From list to sequences

We start from the “aucplaces” dataset which contains several useful synthetic variables * the total number of degree obtained * the highest degree obtained * the main field of study (corresponding to the most specialized or highest degree obtaied)

Load packages

library(tidyverse)
library(networkD3)
library(htmlwidgets)

Load data

library(readr)
aucplaces <- read_csv("~/Places AUC/aucplaces.csv")
aucplaces


Workflow 1. Remove honorary degrees 2. Filter students with more than one degree 3. Identify duplicated years (simultaneous degrees) 4. Rank universities by order of succession

  1. Remove honorary degrees
aucplaces %>% group_by(Honorary) %>% count() # 8 honorary degrees
auc_rank <- aucplaces %>% filter(is.na(Honorary)) # 674 degrees remained


(2) Filter students with more than one degree

auc_rank <- auc_rank %>% group_by(Name_eng) %>% add_tally()
auc_rank <- auc_rank %>% filter(n>1) # 452 curricula remain
auc_rank <- auc_rank %>% filter(!Name_eng %in% c("Fan_Robert", "Lee_Poy Gum")) # obtained only 1 degree (false duplicate)
auc_rank %>% group_by(Name_eng) %>% count() # 195 unique individuals earned at least 2 degrees (up to 5)


(3) Identify duplicated years (simultaneous degrees)

# 35 individuals earned 2 or more (up to 4) degrees the same year 
multiple_rank <- auc_rank %>% group_by(Name_eng, Year_start) %>% count()
multiple_rank_2  <- multiple_rank %>% filter(n>1)


(4) Rank university by order of succession

# filter out multiple rank  
auc_rank_filtered <- auc_rank %>% filter(!Name_eng %in% multiple_rank_2$Name_eng)
auc_rank_filtered %>% group_by(Name_eng, Year_start) %>% count(sort = TRUE)
# rank degrees 
auc_rank_filtered <- auc_rank_filtered %>% mutate(rank = rank(Year_start)) %>% 
  relocate(rank, .before = "Year_start")


Export the dataset “auc_rank” to solve conflicts

write.csv(auc_rank, "auc_rank.csv")


Reimport the manually curated dataset

library(readr)
auc_rank_solved <- read_csv("~/Places AUC/Sequence/auc_rank_solved.csv")
auc_rank_solved


Bind with filtered data

auc_rank_all <- bind_rows(auc_rank_filtered, auc_rank_solved) # 811 degrees 
auc_rank_all %>% group_by(Name_eng) %>% count(sort = TRUE) # 362 individuals, from 2 to 6 degrees
auc_rank_all


We can already use this to analyze the first/last universities attended.
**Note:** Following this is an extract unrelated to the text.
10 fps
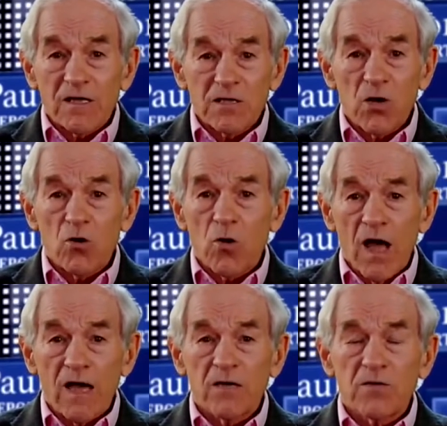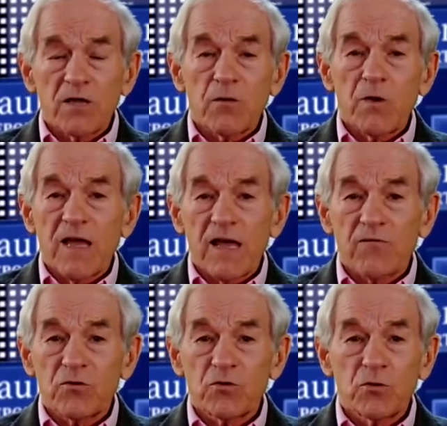So I don't think we
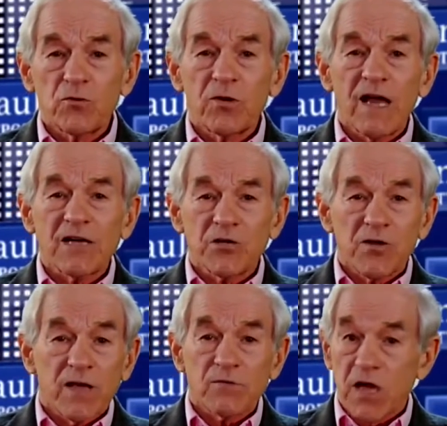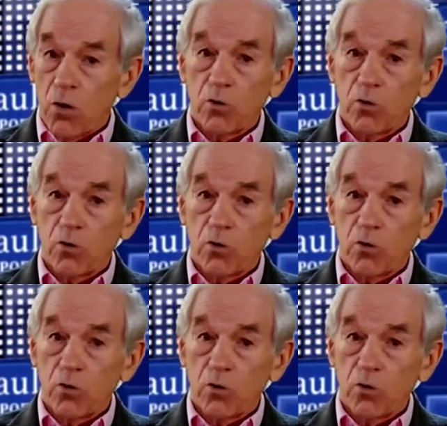have to lecture them and say,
Pivot wider to visualize the sequence of universities and/or disciplines, etc:

auc_rank_to_pivot <- auc_rank_all %>% select(Name_eng, University, rank) 
auc_rank_pivot <- auc_rank_to_pivot %>%
  pivot_wider(names_from = rank, names_glue = "{.value}_{rank}", values_from = University)
auc_sequence <- auc_rank_pivot %>% relocate("University_1", .before = "University_2") %>%
  mutate_all(as.character)
auc_sequence %>% arrange(University_1, University_2)


Join with place number, period and main field

library(readr)
places_attributes <- read_csv("~/Places AUC/places_attributes.csv")

auc_attrib <- aucplaces %>% select(Name_eng, Name_zh, Field_high, period) %>% unique()
place_attrib <- places_attributes %>% select(Name_eng, PlaceLabel)  %>% unique()

auc_sequence <- left_join(auc_sequence, auc_attrib)
auc_sequence <- left_join(auc_sequence, place_attrib)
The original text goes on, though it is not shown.